Yeah there's no fairness, PPC especially can have any thread starving others if bottlenecked with CAS/etc.

A CAS or reservation/store-conditional bottleneck is "lock-free" though, in that if any one thread is suspended the other threads can still keep working.
The PPC's version of this primitive is especially lax about pausing other threads to do the atomic operation.
Each thread has a finite amount of work to do in a frame though, so if a thread is stuck in a spin-lock it it only affects the progress of that thread and doesn't affect the whole system (besides reducing parallelism!).

So each spin-lock is a 'gate' that only one thread can pass through at a time - a very lightweight synchroniser. If only one thread tries to do the operation at a time then it's fine, but if more than one thread has to do the same operation then only one can proceed at a time.

Calling some lock-free functions from multiple threads, while thread-safe, can cause this synchronisation. So it's still a good idea to minimise the use of these data-structures/algorithms.
For example, instead of pushing individual items into a queue, you could collect an array of items locally in a thread and then push the whole array into the queue with one operation.

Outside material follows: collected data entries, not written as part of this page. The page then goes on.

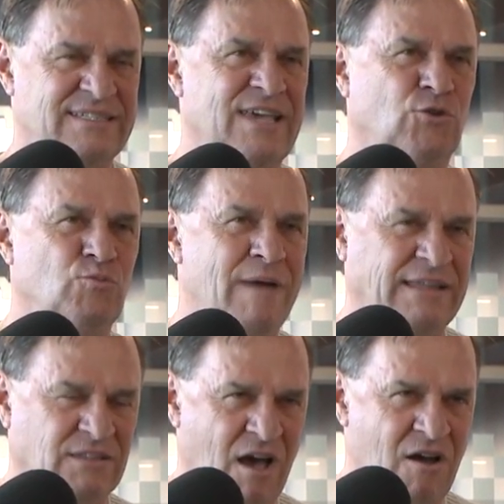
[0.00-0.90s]

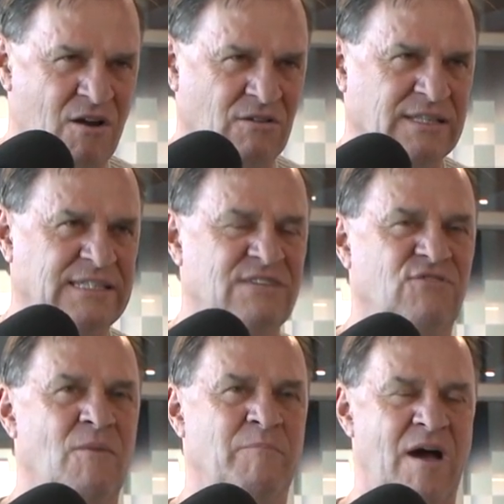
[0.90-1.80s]
incubateurs, les
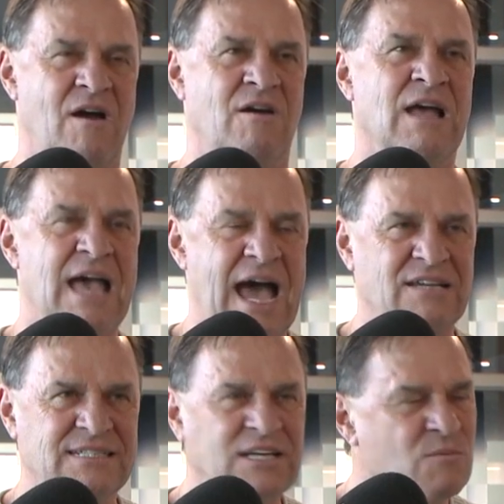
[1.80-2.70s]
développeurs.
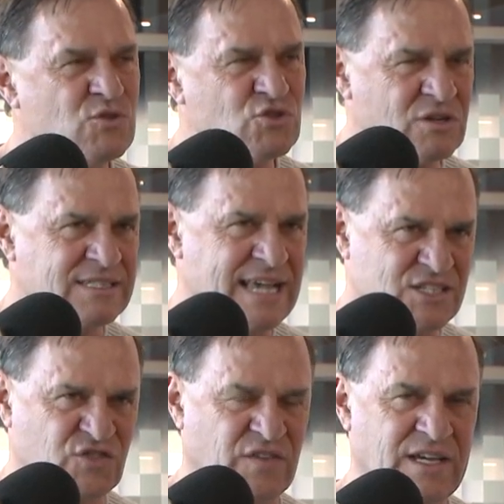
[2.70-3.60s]
Alors c'est comme ça que ça
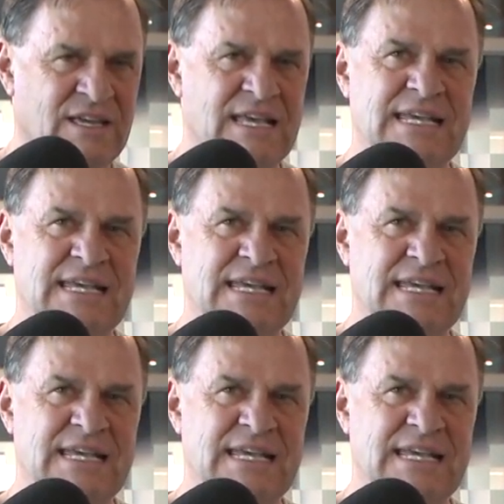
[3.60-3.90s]
se fait.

Better yet, if you can group work into 'jobs' and then schedule the jobs with dependencies, then can guarantee that two jobs won't be running at the same time, and thus those two jobs can access a data structure without threading-issues (besides OOO CPU details...). This is the step up from lock-free, called wait-free. If you've got a bunch of these algorithms, then when one is doing a serial task others can be doing parallel tasks, keeping a thread pool busy.
e.g. Two threads are used to run the update function, only thread 1 runs a start/end frame function. Thread 2 is paused during this time.
start frame -> update 1 ->             -> update 2 -> end frame
The update function can write data into two arrays, no syncing of threads required. When both threads are done, a serial task groups the results together and does something with the data.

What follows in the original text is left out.